Aim of the exercise -
Your job is to retype the whole listing exactly.

Records for the task: Begin

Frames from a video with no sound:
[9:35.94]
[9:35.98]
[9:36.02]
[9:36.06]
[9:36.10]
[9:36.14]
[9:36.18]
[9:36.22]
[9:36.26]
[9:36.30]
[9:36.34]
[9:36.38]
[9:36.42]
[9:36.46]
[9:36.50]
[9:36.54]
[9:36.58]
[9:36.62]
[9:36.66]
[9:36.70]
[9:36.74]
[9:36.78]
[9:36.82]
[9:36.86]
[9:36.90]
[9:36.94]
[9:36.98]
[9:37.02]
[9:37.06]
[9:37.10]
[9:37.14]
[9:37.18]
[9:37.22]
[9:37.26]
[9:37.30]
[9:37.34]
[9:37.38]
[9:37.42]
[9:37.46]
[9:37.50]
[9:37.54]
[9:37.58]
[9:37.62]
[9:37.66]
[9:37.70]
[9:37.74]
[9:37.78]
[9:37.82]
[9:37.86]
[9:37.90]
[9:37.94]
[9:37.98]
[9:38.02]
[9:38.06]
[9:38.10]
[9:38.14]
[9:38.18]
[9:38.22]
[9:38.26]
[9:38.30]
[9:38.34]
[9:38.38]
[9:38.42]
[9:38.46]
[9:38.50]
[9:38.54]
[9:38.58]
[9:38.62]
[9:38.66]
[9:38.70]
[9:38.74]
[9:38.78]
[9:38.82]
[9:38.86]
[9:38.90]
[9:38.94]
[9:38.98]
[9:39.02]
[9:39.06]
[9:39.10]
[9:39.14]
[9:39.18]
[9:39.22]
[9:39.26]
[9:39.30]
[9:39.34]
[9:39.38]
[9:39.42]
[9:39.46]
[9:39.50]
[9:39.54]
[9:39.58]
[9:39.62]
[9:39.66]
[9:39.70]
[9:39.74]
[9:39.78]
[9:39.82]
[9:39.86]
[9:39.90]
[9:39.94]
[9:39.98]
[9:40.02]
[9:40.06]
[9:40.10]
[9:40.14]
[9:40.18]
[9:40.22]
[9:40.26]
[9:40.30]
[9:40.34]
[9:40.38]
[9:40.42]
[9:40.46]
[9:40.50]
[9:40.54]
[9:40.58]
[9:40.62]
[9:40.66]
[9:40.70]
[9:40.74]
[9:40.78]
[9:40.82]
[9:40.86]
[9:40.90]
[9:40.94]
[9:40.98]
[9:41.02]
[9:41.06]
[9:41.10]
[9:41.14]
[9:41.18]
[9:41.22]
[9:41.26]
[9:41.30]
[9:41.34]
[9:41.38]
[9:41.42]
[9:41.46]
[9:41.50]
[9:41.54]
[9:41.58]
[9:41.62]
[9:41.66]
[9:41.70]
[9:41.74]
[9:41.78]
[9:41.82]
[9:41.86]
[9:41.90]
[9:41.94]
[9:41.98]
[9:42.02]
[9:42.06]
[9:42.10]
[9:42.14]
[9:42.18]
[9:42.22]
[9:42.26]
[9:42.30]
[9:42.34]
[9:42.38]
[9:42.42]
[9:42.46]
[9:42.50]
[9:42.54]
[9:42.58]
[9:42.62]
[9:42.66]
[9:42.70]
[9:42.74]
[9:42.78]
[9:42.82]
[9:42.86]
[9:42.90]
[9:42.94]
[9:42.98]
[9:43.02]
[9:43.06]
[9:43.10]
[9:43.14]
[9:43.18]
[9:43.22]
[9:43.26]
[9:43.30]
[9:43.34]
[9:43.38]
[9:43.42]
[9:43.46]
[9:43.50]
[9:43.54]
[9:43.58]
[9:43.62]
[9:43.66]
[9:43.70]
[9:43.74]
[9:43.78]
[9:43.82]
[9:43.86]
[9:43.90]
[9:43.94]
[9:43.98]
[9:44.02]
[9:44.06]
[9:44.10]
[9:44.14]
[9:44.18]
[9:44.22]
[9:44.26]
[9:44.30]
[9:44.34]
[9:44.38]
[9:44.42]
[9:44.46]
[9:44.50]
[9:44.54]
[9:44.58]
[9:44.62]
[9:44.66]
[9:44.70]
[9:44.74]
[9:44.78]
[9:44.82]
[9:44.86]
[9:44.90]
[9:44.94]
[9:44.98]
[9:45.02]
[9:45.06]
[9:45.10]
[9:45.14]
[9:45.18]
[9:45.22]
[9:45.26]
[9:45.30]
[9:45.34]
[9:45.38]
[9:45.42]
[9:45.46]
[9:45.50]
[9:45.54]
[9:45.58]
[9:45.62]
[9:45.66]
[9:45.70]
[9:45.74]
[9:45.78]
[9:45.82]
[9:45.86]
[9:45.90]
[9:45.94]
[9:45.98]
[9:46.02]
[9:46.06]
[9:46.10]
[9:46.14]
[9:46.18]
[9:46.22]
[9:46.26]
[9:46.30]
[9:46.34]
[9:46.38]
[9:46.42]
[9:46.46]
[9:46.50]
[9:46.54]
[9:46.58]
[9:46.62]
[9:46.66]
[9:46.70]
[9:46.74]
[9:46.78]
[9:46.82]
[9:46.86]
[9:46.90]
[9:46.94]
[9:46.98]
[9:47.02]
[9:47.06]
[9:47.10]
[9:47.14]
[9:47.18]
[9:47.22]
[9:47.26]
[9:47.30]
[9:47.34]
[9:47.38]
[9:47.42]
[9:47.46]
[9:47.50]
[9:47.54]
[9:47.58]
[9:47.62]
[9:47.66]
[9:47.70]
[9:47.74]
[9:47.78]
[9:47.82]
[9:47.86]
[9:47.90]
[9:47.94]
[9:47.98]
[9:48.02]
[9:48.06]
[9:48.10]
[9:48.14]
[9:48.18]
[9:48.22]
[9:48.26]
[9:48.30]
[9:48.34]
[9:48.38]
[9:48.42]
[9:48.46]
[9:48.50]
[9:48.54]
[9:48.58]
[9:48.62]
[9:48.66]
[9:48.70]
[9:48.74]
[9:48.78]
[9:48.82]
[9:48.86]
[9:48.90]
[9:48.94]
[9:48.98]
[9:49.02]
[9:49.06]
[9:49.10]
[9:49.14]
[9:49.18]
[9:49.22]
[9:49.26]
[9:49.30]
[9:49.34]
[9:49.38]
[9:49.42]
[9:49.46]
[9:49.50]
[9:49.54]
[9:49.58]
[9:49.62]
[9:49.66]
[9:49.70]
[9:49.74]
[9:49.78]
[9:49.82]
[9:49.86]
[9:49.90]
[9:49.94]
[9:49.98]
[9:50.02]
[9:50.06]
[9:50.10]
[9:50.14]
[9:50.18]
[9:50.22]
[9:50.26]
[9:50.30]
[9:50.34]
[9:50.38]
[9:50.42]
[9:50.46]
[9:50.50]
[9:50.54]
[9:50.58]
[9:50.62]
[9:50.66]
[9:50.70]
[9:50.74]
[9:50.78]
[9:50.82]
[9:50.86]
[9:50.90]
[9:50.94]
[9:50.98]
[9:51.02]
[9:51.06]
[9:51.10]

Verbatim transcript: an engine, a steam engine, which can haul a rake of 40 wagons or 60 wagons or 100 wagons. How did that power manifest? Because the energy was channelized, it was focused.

Records for the task: End

Answer to this exercise -
Frames from a video with no sound:
[9:35.94]
[9:35.98]
[9:36.02]
[9:36.06]
[9:36.10]
[9:36.14]
[9:36.18]
[9:36.22]
[9:36.26]
[9:36.30]
[9:36.34]
[9:36.38]
[9:36.42]
[9:36.46]
[9:36.50]
[9:36.54]
[9:36.58]
[9:36.62]
[9:36.66]
[9:36.70]
[9:36.74]
[9:36.78]
[9:36.82]
[9:36.86]
[9:36.90]
[9:36.94]
[9:36.98]
[9:37.02]
[9:37.06]
[9:37.10]
[9:37.14]
[9:37.18]
[9:37.22]
[9:37.26]
[9:37.30]
[9:37.34]
[9:37.38]
[9:37.42]
[9:37.46]
[9:37.50]
[9:37.54]
[9:37.58]
[9:37.62]
[9:37.66]
[9:37.70]
[9:37.74]
[9:37.78]
[9:37.82]
[9:37.86]
[9:37.90]
[9:37.94]
[9:37.98]
[9:38.02]
[9:38.06]
[9:38.10]
[9:38.14]
[9:38.18]
[9:38.22]
[9:38.26]
[9:38.30]
[9:38.34]
[9:38.38]
[9:38.42]
[9:38.46]
[9:38.50]
[9:38.54]
[9:38.58]
[9:38.62]
[9:38.66]
[9:38.70]
[9:38.74]
[9:38.78]
[9:38.82]
[9:38.86]
[9:38.90]
[9:38.94]
[9:38.98]
[9:39.02]
[9:39.06]
[9:39.10]
[9:39.14]
[9:39.18]
[9:39.22]
[9:39.26]
[9:39.30]
[9:39.34]
[9:39.38]
[9:39.42]
[9:39.46]
[9:39.50]
[9:39.54]
[9:39.58]
[9:39.62]
[9:39.66]
[9:39.70]
[9:39.74]
[9:39.78]
[9:39.82]
[9:39.86]
[9:39.90]
[9:39.94]
[9:39.98]
[9:40.02]
[9:40.06]
[9:40.10]
[9:40.14]
[9:40.18]
[9:40.22]
[9:40.26]
[9:40.30]
[9:40.34]
[9:40.38]
[9:40.42]
[9:40.46]
[9:40.50]
[9:40.54]
[9:40.58]
[9:40.62]
[9:40.66]
[9:40.70]
[9:40.74]
[9:40.78]
[9:40.82]
[9:40.86]
[9:40.90]
[9:40.94]
[9:40.98]
[9:41.02]
[9:41.06]
[9:41.10]
[9:41.14]
[9:41.18]
[9:41.22]
[9:41.26]
[9:41.30]
[9:41.34]
[9:41.38]
[9:41.42]
[9:41.46]
[9:41.50]
[9:41.54]
[9:41.58]
[9:41.62]
[9:41.66]
[9:41.70]
[9:41.74]
[9:41.78]
[9:41.82]
[9:41.86]
[9:41.90]
[9:41.94]
[9:41.98]
[9:42.02]
[9:42.06]
[9:42.10]
[9:42.14]
[9:42.18]
[9:42.22]
[9:42.26]
[9:42.30]
[9:42.34]
[9:42.38]
[9:42.42]
[9:42.46]
[9:42.50]
[9:42.54]
[9:42.58]
[9:42.62]
[9:42.66]
[9:42.70]
[9:42.74]
[9:42.78]
[9:42.82]
[9:42.86]
[9:42.90]
[9:42.94]
[9:42.98]
[9:43.02]
[9:43.06]
[9:43.10]
[9:43.14]
[9:43.18]
[9:43.22]
[9:43.26]
[9:43.30]
[9:43.34]
[9:43.38]
[9:43.42]
[9:43.46]
[9:43.50]
[9:43.54]
[9:43.58]
[9:43.62]
[9:43.66]
[9:43.70]
[9:43.74]
[9:43.78]
[9:43.82]
[9:43.86]
[9:43.90]
[9:43.94]
[9:43.98]
[9:44.02]
[9:44.06]
[9:44.10]
[9:44.14]
[9:44.18]
[9:44.22]
[9:44.26]
[9:44.30]
[9:44.34]
[9:44.38]
[9:44.42]
[9:44.46]
[9:44.50]
[9:44.54]
[9:44.58]
[9:44.62]
[9:44.66]
[9:44.70]
[9:44.74]
[9:44.78]
[9:44.82]
[9:44.86]
[9:44.90]
[9:44.94]
[9:44.98]
[9:45.02]
[9:45.06]
[9:45.10]
[9:45.14]
[9:45.18]
[9:45.22]
[9:45.26]
[9:45.30]
[9:45.34]
[9:45.38]
[9:45.42]
[9:45.46]
[9:45.50]
[9:45.54]
[9:45.58]
[9:45.62]
[9:45.66]
[9:45.70]
[9:45.74]
[9:45.78]
[9:45.82]
[9:45.86]
[9:45.90]
[9:45.94]
[9:45.98]
[9:46.02]
[9:46.06]
[9:46.10]
[9:46.14]
[9:46.18]
[9:46.22]
[9:46.26]
[9:46.30]
[9:46.34]
[9:46.38]
[9:46.42]
[9:46.46]
[9:46.50]
[9:46.54]
[9:46.58]
[9:46.62]
[9:46.66]
[9:46.70]
[9:46.74]
[9:46.78]
[9:46.82]
[9:46.86]
[9:46.90]
[9:46.94]
[9:46.98]
[9:47.02]
[9:47.06]
[9:47.10]
[9:47.14]
[9:47.18]
[9:47.22]
[9:47.26]
[9:47.30]
[9:47.34]
[9:47.38]
[9:47.42]
[9:47.46]
[9:47.50]
[9:47.54]
[9:47.58]
[9:47.62]
[9:47.66]
[9:47.70]
[9:47.74]
[9:47.78]
[9:47.82]
[9:47.86]
[9:47.90]
[9:47.94]
[9:47.98]
[9:48.02]
[9:48.06]
[9:48.10]
[9:48.14]
[9:48.18]
[9:48.22]
[9:48.26]
[9:48.30]
[9:48.34]
[9:48.38]
[9:48.42]
[9:48.46]
[9:48.50]
[9:48.54]
[9:48.58]
[9:48.62]
[9:48.66]
[9:48.70]
[9:48.74]
[9:48.78]
[9:48.82]
[9:48.86]
[9:48.90]
[9:48.94]
[9:48.98]
[9:49.02]
[9:49.06]
[9:49.10]
[9:49.14]
[9:49.18]
[9:49.22]
[9:49.26]
[9:49.30]
[9:49.34]
[9:49.38]
[9:49.42]
[9:49.46]
[9:49.50]
[9:49.54]
[9:49.58]
[9:49.62]
[9:49.66]
[9:49.70]
[9:49.74]
[9:49.78]
[9:49.82]
[9:49.86]
[9:49.90]
[9:49.94]
[9:49.98]
[9:50.02]
[9:50.06]
[9:50.10]
[9:50.14]
[9:50.18]
[9:50.22]
[9:50.26]
[9:50.30]
[9:50.34]
[9:50.38]
[9:50.42]
[9:50.46]
[9:50.50]
[9:50.54]
[9:50.58]
[9:50.62]
[9:50.66]
[9:50.70]
[9:50.74]
[9:50.78]
[9:50.82]
[9:50.86]
[9:50.90]
[9:50.94]
[9:50.98]
[9:51.02]
[9:51.06]
[9:51.10]

Verbatim transcript: an engine, a steam engine, which can haul a rake of 40 wagons or 60 wagons or 100 wagons. How did that power manifest? Because the energy was channelized, it was focused.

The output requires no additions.